You’re sisters: What’s it like working together?

Becky: It’s fun. You know each other inside and out, and we have the same mind and work the same way because we grew up together.

Laura: Both of us are better at different aspects of the business, so she can carry out things that I’m not very good at and vice versa.

Describe how this began.

Laura: It started when Becky went to college. We started sewing clothes to sell at farmers’ markets and craft fairs. Then someone asked if we’d be interested in doing a full clothing line. Now, for the last four years, we’ve been learning the business.

So where did you pick up your sewing savvy?

Becky: My grandmother was a seamstress and taught my mom the trade and [mom] taught us. My grandma worked in garment factories then, so it’s crazy to think that we’ve carried the legacy.

Why organic?

Becky: When we lived in Santa Barbara, we started to explore. We did the research and thought, “Wow, we really want to have sustainable organic products.”

Laura: For me personally, when I was younger, I looked at the fashion industry like it was this horrible thing. That world is crazy, but it’s only as crazy as you make it. It’s getting easier to find cool, interesting organic fabrics, too.

If you are so interested in sustainability, why focus on clothing? What’s the green impact?
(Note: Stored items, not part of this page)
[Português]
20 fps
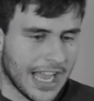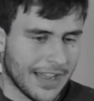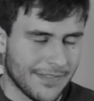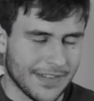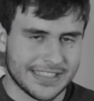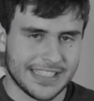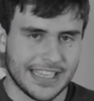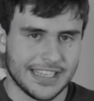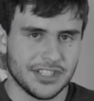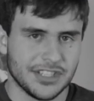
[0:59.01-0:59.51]

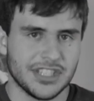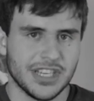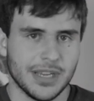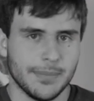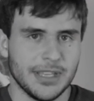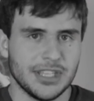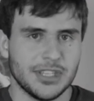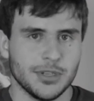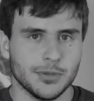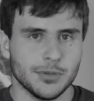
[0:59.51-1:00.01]
Avatar,
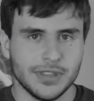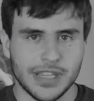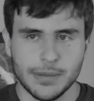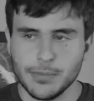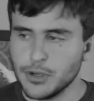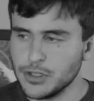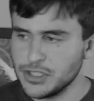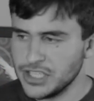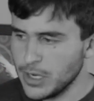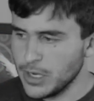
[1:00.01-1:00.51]
antigamente eu
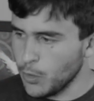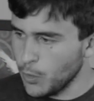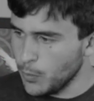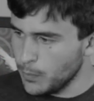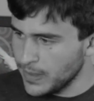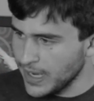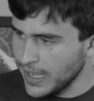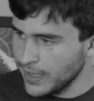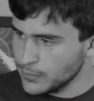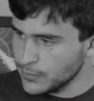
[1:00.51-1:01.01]
lembro que eu tinha que
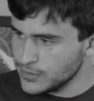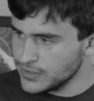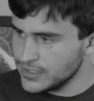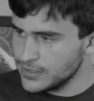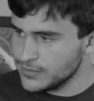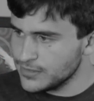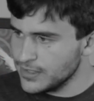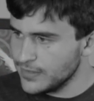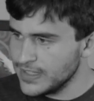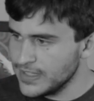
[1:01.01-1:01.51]
comprar os,
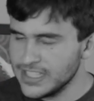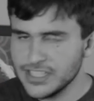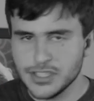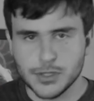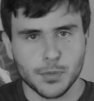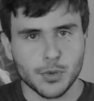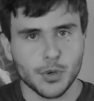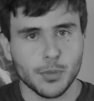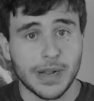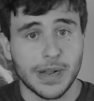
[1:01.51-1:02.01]
os DVDs
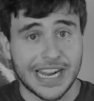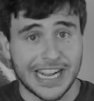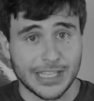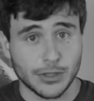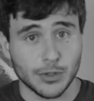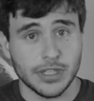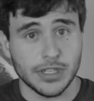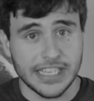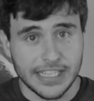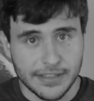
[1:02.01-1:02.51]
tipo no
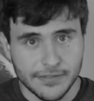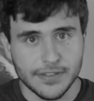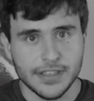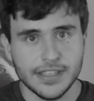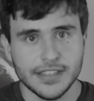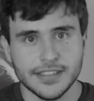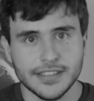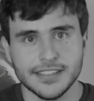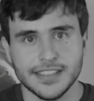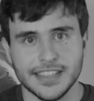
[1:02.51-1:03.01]
Mercado
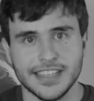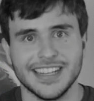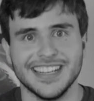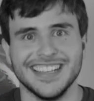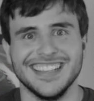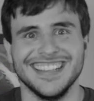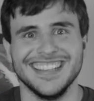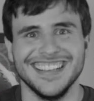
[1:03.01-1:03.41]
Livre, tá ligado?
Becky: Cotton makes up about 25 percent of the textile market alone. Growing organic cotton has a huge impact on the environment. The most sustainable way would be to keep recycling old clothes, which is why we sell vintage items.

Laura: Being able to make clothes locally in Sacramento, we’re able to oversee everything, so we know exactly what’s going into our products. A lot of major corporations are just getting everything pushed out en masse in sweatshops, and the transportation alone has an effect on the environment. So going smaller and making everything on our own is more of a lateral move. We’re the factory.
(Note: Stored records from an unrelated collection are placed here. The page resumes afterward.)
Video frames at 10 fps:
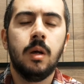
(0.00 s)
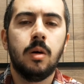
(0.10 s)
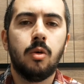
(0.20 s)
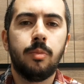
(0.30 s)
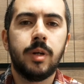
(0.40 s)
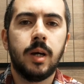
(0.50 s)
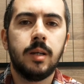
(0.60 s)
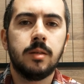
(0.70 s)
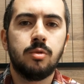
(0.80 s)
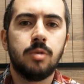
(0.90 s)
O bir
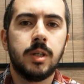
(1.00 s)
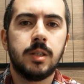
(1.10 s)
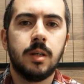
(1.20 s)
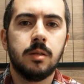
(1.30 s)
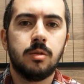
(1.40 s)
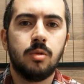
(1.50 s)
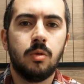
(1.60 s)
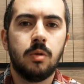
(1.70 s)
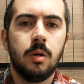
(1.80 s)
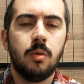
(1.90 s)
aylık süreçten
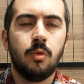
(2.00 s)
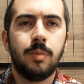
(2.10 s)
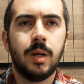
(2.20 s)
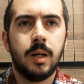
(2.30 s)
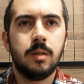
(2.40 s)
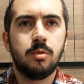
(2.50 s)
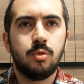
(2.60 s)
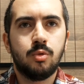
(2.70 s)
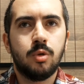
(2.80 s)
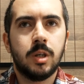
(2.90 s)
sonra o bir aylık
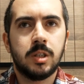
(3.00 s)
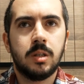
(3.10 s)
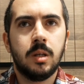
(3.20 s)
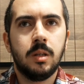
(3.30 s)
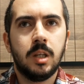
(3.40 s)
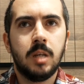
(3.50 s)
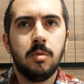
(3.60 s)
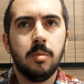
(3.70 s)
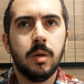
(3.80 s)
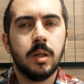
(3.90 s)
süreçte dediğim
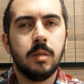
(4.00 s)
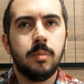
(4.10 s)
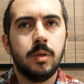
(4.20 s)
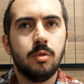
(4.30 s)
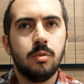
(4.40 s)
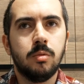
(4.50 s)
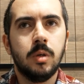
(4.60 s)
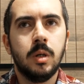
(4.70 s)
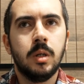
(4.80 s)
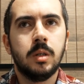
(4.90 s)
gibi yani bir ürün
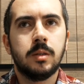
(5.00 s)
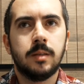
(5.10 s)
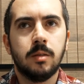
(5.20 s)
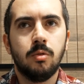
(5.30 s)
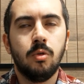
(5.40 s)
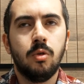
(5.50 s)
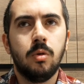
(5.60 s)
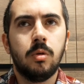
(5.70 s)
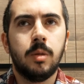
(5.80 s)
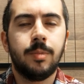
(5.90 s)

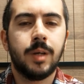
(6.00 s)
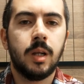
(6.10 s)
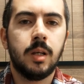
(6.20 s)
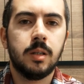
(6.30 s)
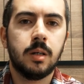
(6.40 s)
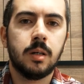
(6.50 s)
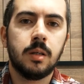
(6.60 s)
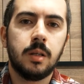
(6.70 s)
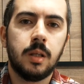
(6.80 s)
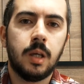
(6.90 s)
satılıyor. İptal ya da
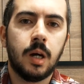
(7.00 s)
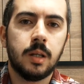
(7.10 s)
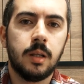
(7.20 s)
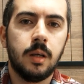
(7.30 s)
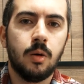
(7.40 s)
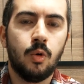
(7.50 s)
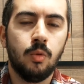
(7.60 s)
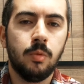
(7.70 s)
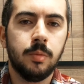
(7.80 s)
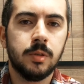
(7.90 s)
iade
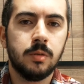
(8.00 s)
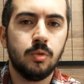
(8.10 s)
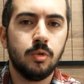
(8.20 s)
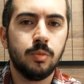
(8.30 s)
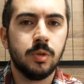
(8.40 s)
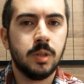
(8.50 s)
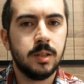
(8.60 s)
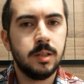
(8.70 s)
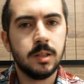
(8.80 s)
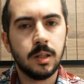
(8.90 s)
olmaması durumunda
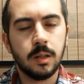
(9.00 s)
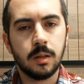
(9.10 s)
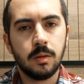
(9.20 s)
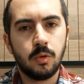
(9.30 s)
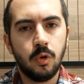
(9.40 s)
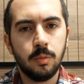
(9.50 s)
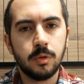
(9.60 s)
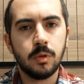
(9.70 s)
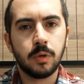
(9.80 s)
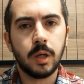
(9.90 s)
size
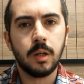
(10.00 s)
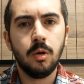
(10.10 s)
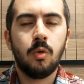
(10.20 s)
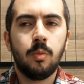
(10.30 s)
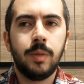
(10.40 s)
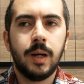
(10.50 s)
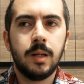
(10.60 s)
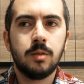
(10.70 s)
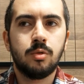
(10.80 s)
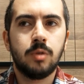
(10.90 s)
komisyon geliyor. O bir
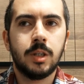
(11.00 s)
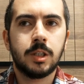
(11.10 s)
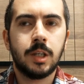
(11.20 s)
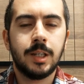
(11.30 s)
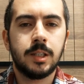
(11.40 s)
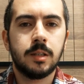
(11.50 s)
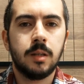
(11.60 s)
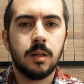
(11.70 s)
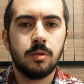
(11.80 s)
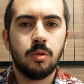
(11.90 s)
aylık süreç
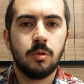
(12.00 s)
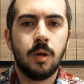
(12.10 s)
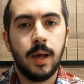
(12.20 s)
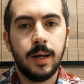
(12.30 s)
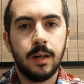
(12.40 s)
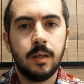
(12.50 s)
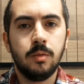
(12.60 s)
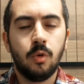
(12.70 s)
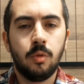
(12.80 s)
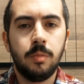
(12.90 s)
geçtikten sonra her ayın
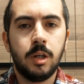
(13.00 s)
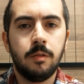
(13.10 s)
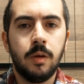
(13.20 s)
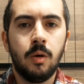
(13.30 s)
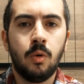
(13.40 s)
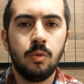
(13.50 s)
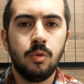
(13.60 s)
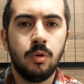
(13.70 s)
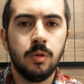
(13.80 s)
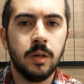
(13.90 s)
11'i ve
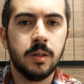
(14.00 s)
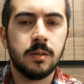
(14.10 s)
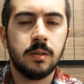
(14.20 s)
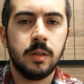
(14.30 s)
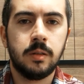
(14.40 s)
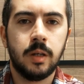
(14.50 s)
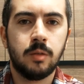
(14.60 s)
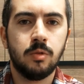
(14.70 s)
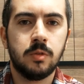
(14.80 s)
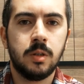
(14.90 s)
14'ü arasında
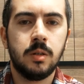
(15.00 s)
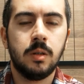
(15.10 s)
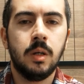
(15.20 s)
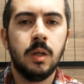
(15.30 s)
Teknosa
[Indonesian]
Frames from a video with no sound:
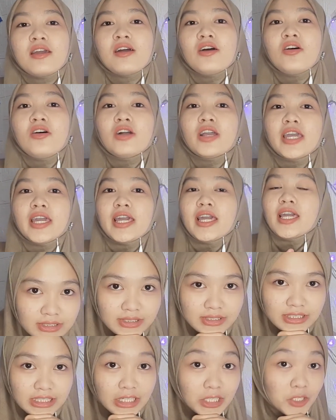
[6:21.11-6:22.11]
Oke,
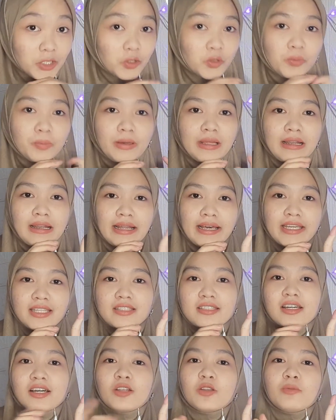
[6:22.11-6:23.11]
okay, jangan lupa like,
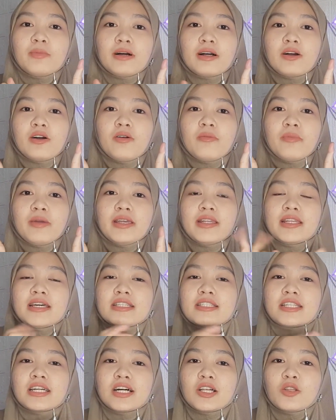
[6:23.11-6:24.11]
jangan lupa komen,
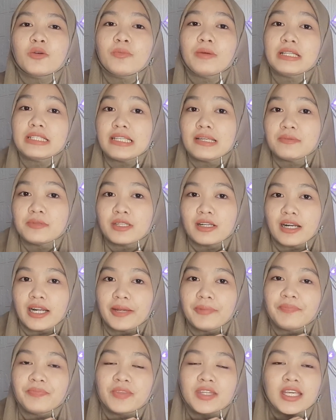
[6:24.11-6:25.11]
dan jangan lupa
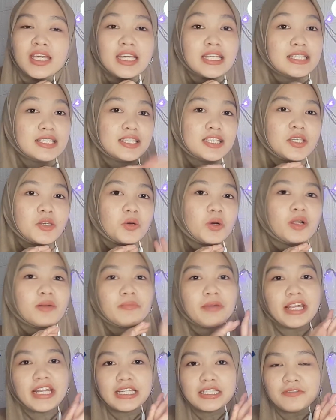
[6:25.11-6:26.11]
subscribe. See you on
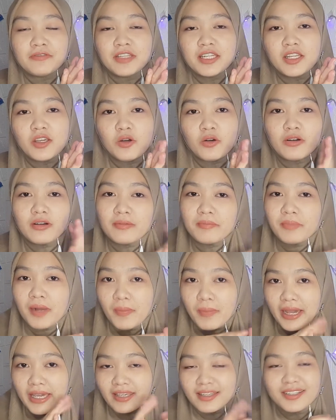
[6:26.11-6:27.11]
my next video.
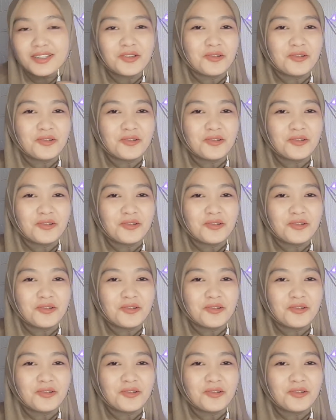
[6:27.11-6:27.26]
Bye-bye.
How do labor practices tie into sustainability?

Laura: We’ve made a sweatshop for ourselves. My sister, my mom and I once stayed here for three days straight, sleeping and working in the shop to finish some samples.

What appeal does ’60s-style clothing hold in 2009?

Becky: The best way to put it is we have a modern take on vintage clothes. Last season was pretty mod, but every season is a little different.

Can the masses purchase sustainable clothing for a reasonable price?

Laura: At this point, the price for our clothes will go down because we’ve cut out the middlemen. If people were more selective and bought clothes to last longer, they could focus on the quality of the item. Dresses shouldn’t cost $20. They probably cost $3 to make, and who gets paid for it? We should buy in socially responsible way, even if that means buying less.

If you could choose one fashion muse, who would it be?

Becky: History. Our last season was this medieval-armor, badass, empowered-women theme.

Laura: This was the time the recession was hitting and we were thinking, “Shit. We need to suit up for the long haul.” It’s cool to look back a year later and realize how much something had to do with your life.

An essential piece from your line?

Becky: I would say to come in and get at least one piece of organic clothing is a good place to start. It’s hard to say, “Well, they need the Dylan top.”

Laura: Personal style is important to us, and being able to design that for other people is our goal. We encourage people to just start somewhere.

What’s the best compliment you’ve received?

Becky: Laurie Goldstein, a top stylist, pulled a whole line for a shoot with Anne Hathaway.

Laura: I even got an e-mail from a girl in London who was showing me her sketches. It’s cool to see a girl in London knows about our work and thinks I’m an inspiration.